I realized afterwards that the most ardent of these people assumed my children must feel cold all the time. In fact, that’s not the case – and proof positive that one does adapt to the temperatures around you. My son Simon is actually chronically warm. When temperatures pushed up to the high 30s last week, he asked me if he could wear a t-shirt – outside, with nothing over it. I declined. But while all my kids enjoy time in front of the fire, my skinny (my kids tend to the long and lean) boys also go out in the snow in their pajamas if I let them (or don’t catch them), and beg to wear less clothing.

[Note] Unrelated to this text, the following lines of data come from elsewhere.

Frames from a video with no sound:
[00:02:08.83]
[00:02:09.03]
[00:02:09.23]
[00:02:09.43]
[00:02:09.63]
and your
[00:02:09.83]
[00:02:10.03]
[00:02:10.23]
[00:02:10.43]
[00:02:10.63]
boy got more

While we don’t do without heat as some of the people profied do, we do use primarily radiant heat – mostly wood from our own property or cut down the road by a neighbor who sells firewood for a living. We have two wood stoves, and almost never run both at once. In the spring and fall, we use our wood cookstove mostly to take the chill off. In the dead of winter, the larger of our two stoves is started in late afternoon and early evening, as we are finishing cooking dinner and letting the cookstove go out. The big heating stove, which is sited in a room with excellent insulation is used to heat one area of our house until it is quite warm, at which point we close the doors and allow the stove to burn down, and the heat is generally retained into the next afternoon. In the morning, we start the cookstove, to maintain temps in the house, and again, run the big stove in the evening. This reduces our use of wood to a comparative minimum for our large house, means that when we are tired and less able to regulate our body temps, we can retreat into a warm spot, and keeps the house tolerable.

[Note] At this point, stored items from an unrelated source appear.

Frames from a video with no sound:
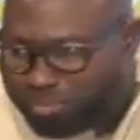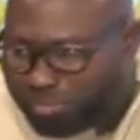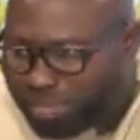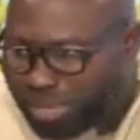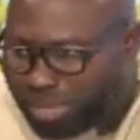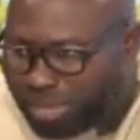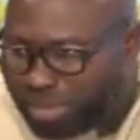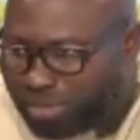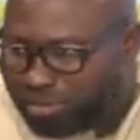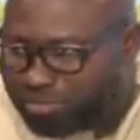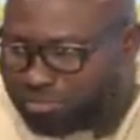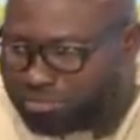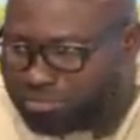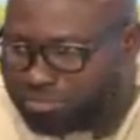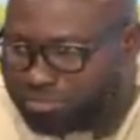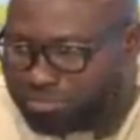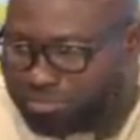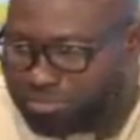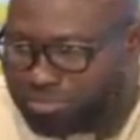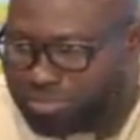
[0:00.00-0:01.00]

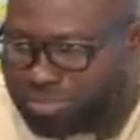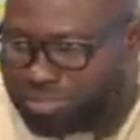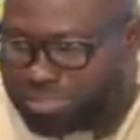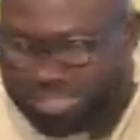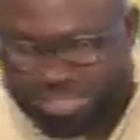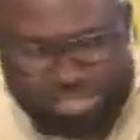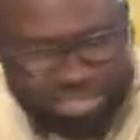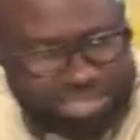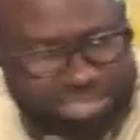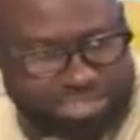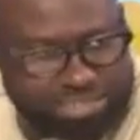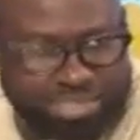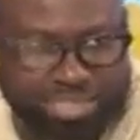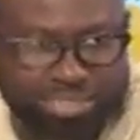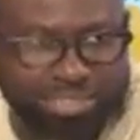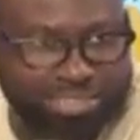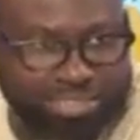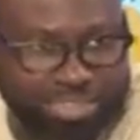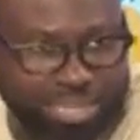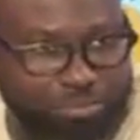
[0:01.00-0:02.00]
His Excellency,
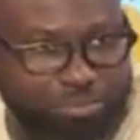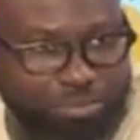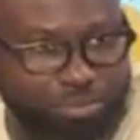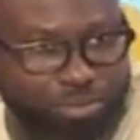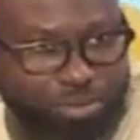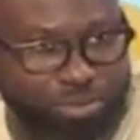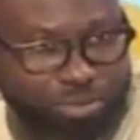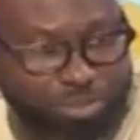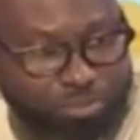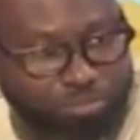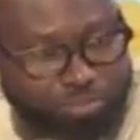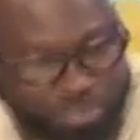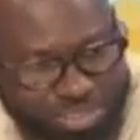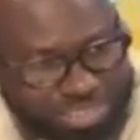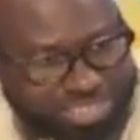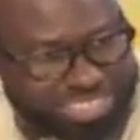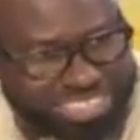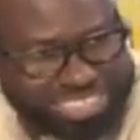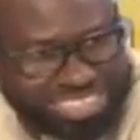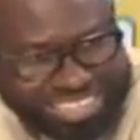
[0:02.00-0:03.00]
at the time he was the
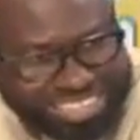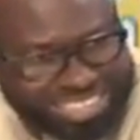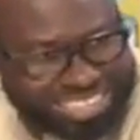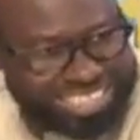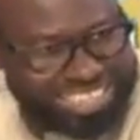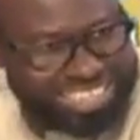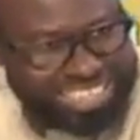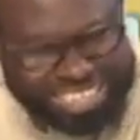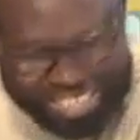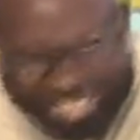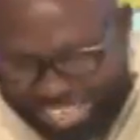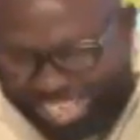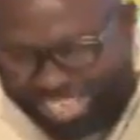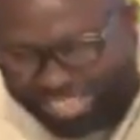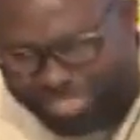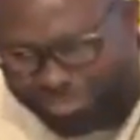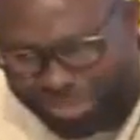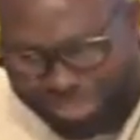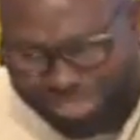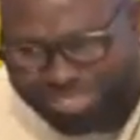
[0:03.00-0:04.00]
president-elect, he
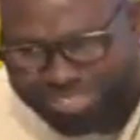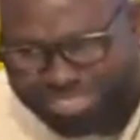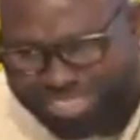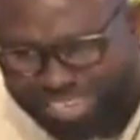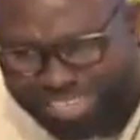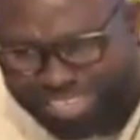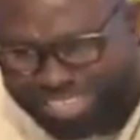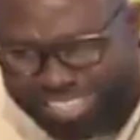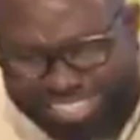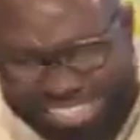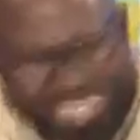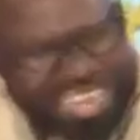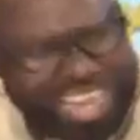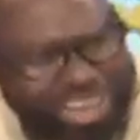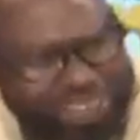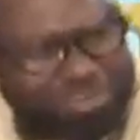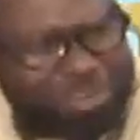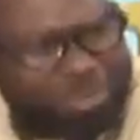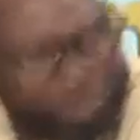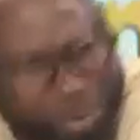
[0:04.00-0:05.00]
admitted that he didn't
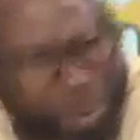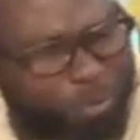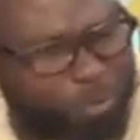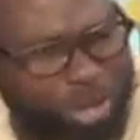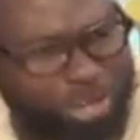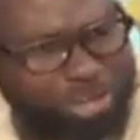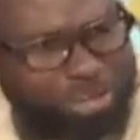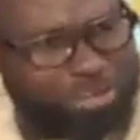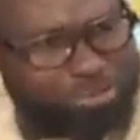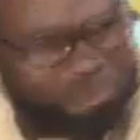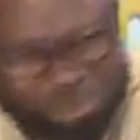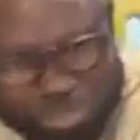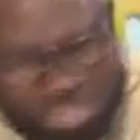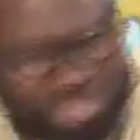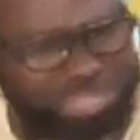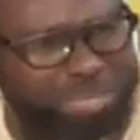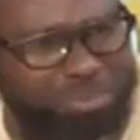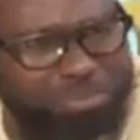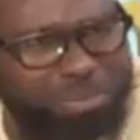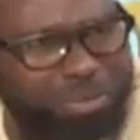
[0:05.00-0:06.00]
have the power to
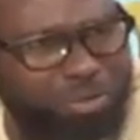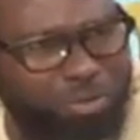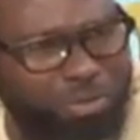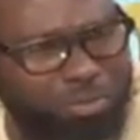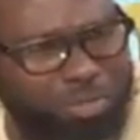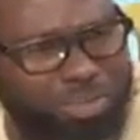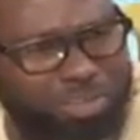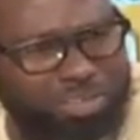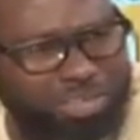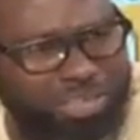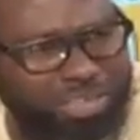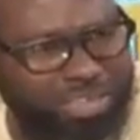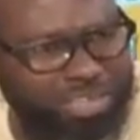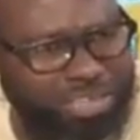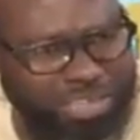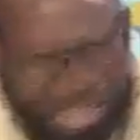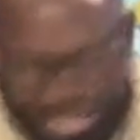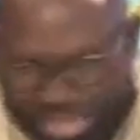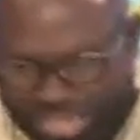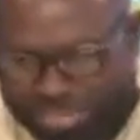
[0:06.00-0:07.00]
set up that committee.
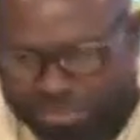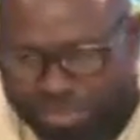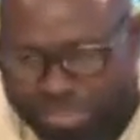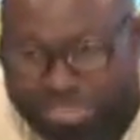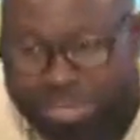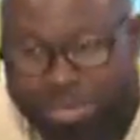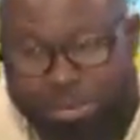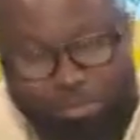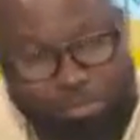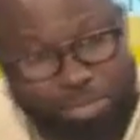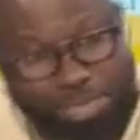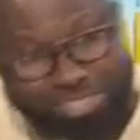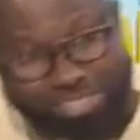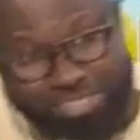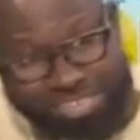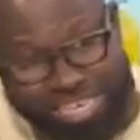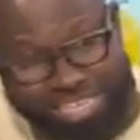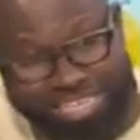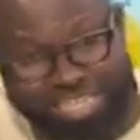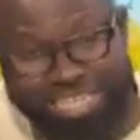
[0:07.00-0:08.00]
He admitted, but
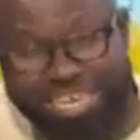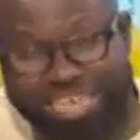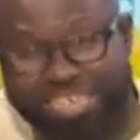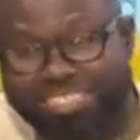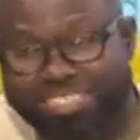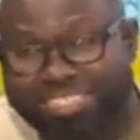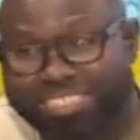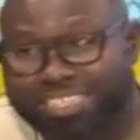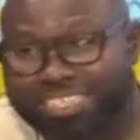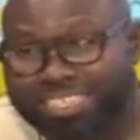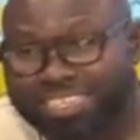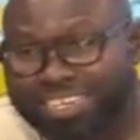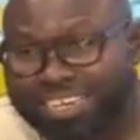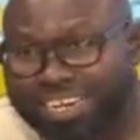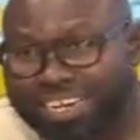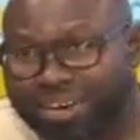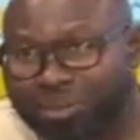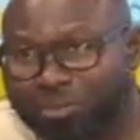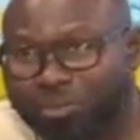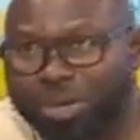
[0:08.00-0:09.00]
said that,
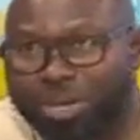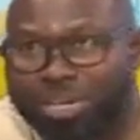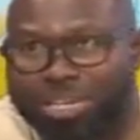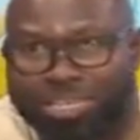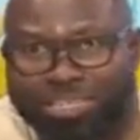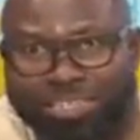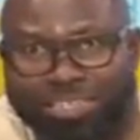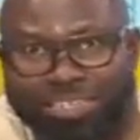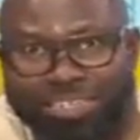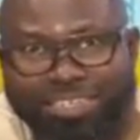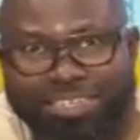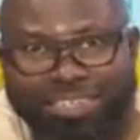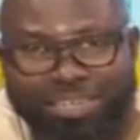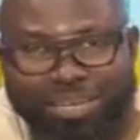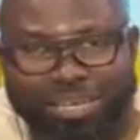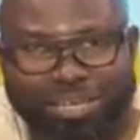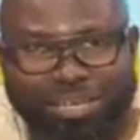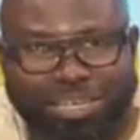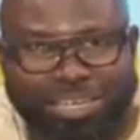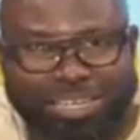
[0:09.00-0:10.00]

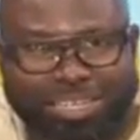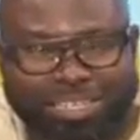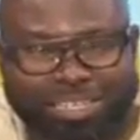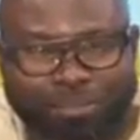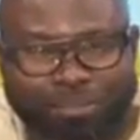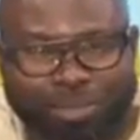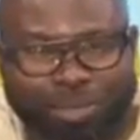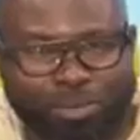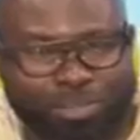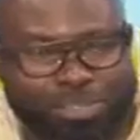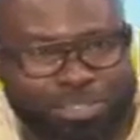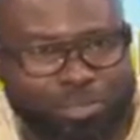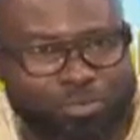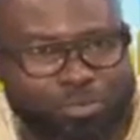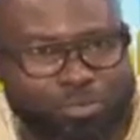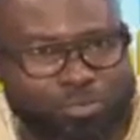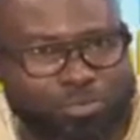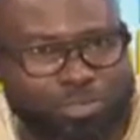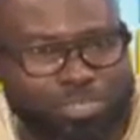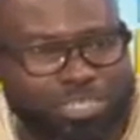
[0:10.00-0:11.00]
because the
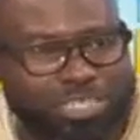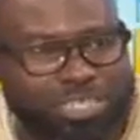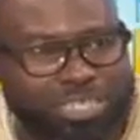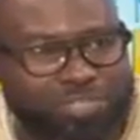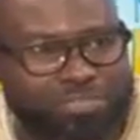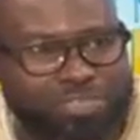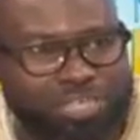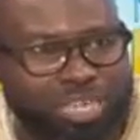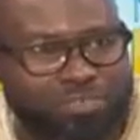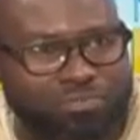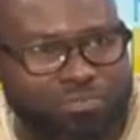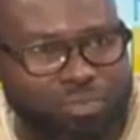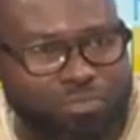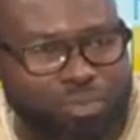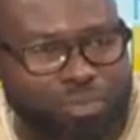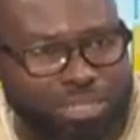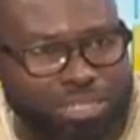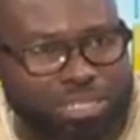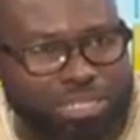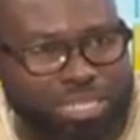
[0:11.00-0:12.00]
Constitution gives
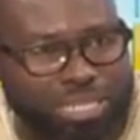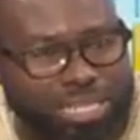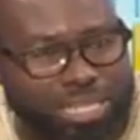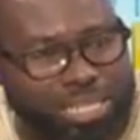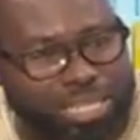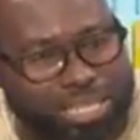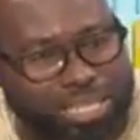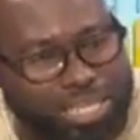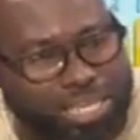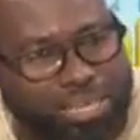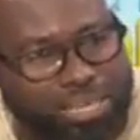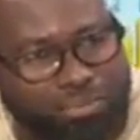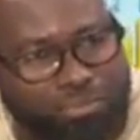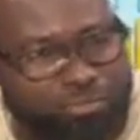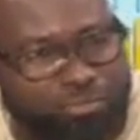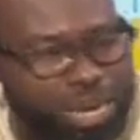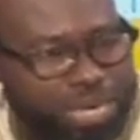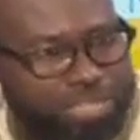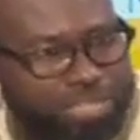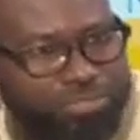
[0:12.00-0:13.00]
everybody the
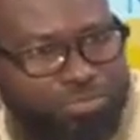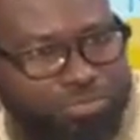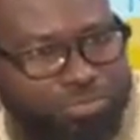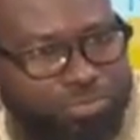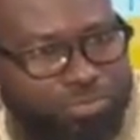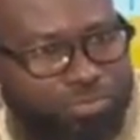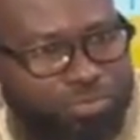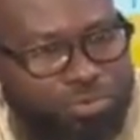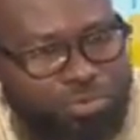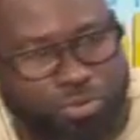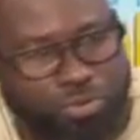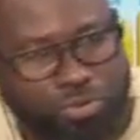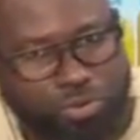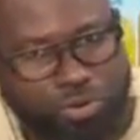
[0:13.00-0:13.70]
right to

We do not heat the upstairs sleeping spaces, and all of us have strongly come to prefer this. I find it very difficult to sleep in a room above 60 degrees in the winter. I also work in my bedroom, a room that is a comfortable 50 degrees right now for me – dressed as I am in sweats, warm socks and a fleece bathrobe over it, with a cup of hot tea next to me and a blanket on my lap.
The fact is, I like it cold – I’m not as hardy as some of those profiled in the Times story, but I enjoy the cool air, the sensation of my nose being cold under a pile of warm blankets at night, the agreeableness of having my husband and cats against me. I enjoy coming down to the cookstove to warm my hands and get more tea water, and then I also enjoy going back up to the refreshing cool of my office. And apparently, I’m not the only one.